- Directed by: Todd Rohal
- Written by: Todd Rohal
- Produced by: Megan Griffiths; Jason Orfanon; Todd Rohal; Marissa Ronca;
- Cinematography: Richie Sherman
- Edited by: Alan Canant
- Music by: David Wingo
- Production companies: Amalgamated Filmworks LLC; Brainbox Productions Inc.; Little Fat Girl Productions;
- Release date: 2006;
- Running time: 96 minutes
- Country: United States
- Language: English

= The Guatemalan Handshake =

The Guatemalan Handshake is a 2006 comedy-drama film, written and directed by Todd Rohal. It is Rohal's feature film debut. The film premiered at the 2006 Slamdance Film Festival and won the Special Jury Prize.

==Story==
In the confusion following a massive power outage, an awkward demolition derby driver vanishes, setting in motion a series of events affecting his pregnant girlfriend, his helplessly car-less father, a pack of wild boy scouts, a lactose intolerant roller rink employee, an elderly woman in search of her lost dog, and his best friend—a ten-year-old girl named Turkeylegs.

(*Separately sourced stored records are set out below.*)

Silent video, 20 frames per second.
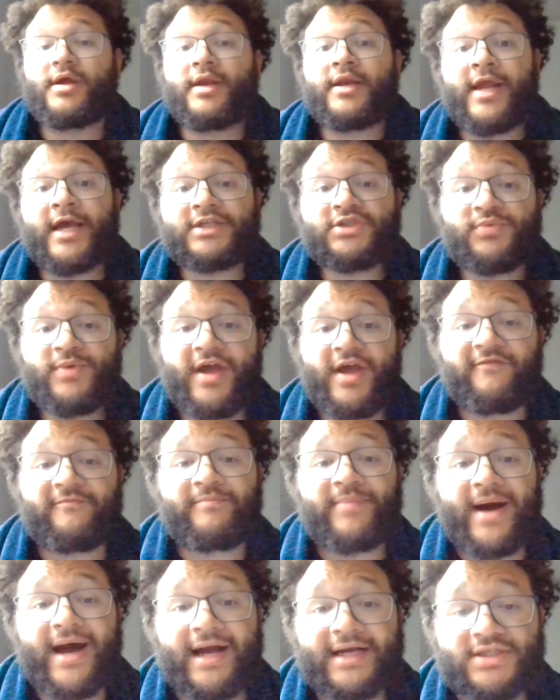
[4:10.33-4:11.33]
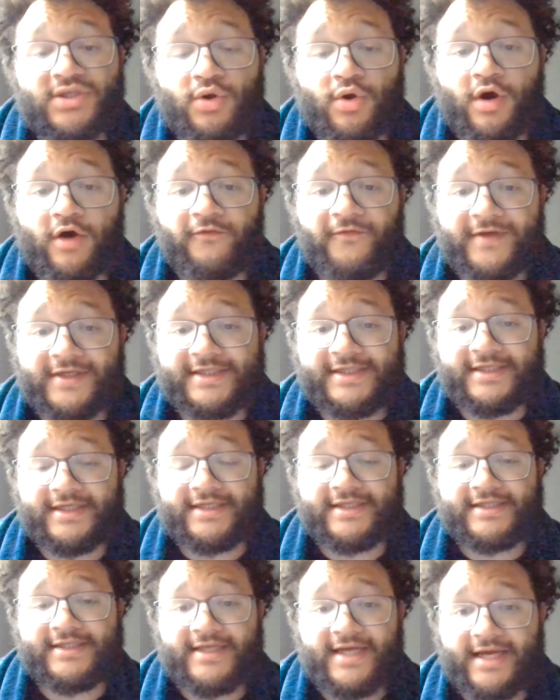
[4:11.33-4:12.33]
Next, we have box office
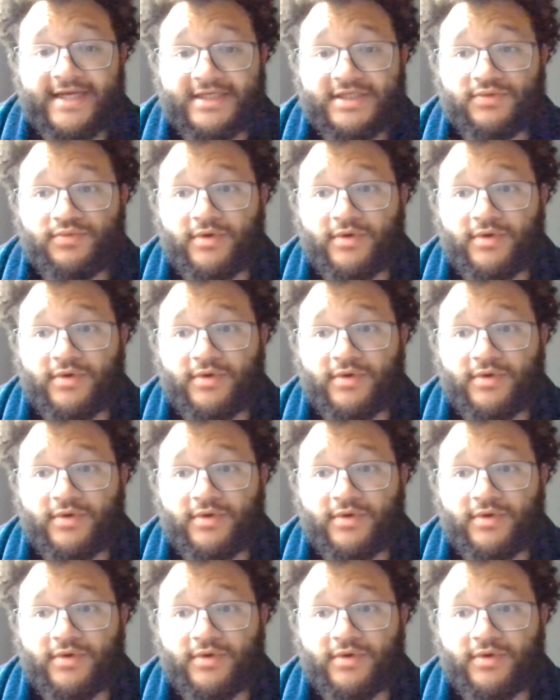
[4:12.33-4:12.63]
success,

Pieces of the mystery begin to come together as Turkeylegs sets out to find her missing friend. Cars drive circles in the dirt, a woman attends her own funeral, the sun rises sideways and an orange vehicle trades hands again and again. Everything eventually culminates in a massive demolition derby that throws all of the characters into different directions.

==Main cast==
- Katy Haywood – Turkeylegs
- Ken Byrnes – Mr. Turnupseed
- Will Oldham – Donald Turnupseed
- Sheila Scullin – Sadie
- Rich Schreiber – Stool
- Kathleen Kennedy – Ethel Firecracker
- Cory McAbee – Spank Williams

==Accolades==
In 2006, Rohal was named one of Filmmakers 25 New Faces of Independent Film on the strength of The Guatemalan Handshake, his debut feature, which had won Best Film at Slamdance earlier that year.

The film won three prizes at the 2006 Torino Film Festival, including Best Director for Rohal. It shared the festival's Jury Special Prize with Honor of the Knights and the 2006 Holden award with Honor of the Knights and Zapiski putevogo obkhodchika.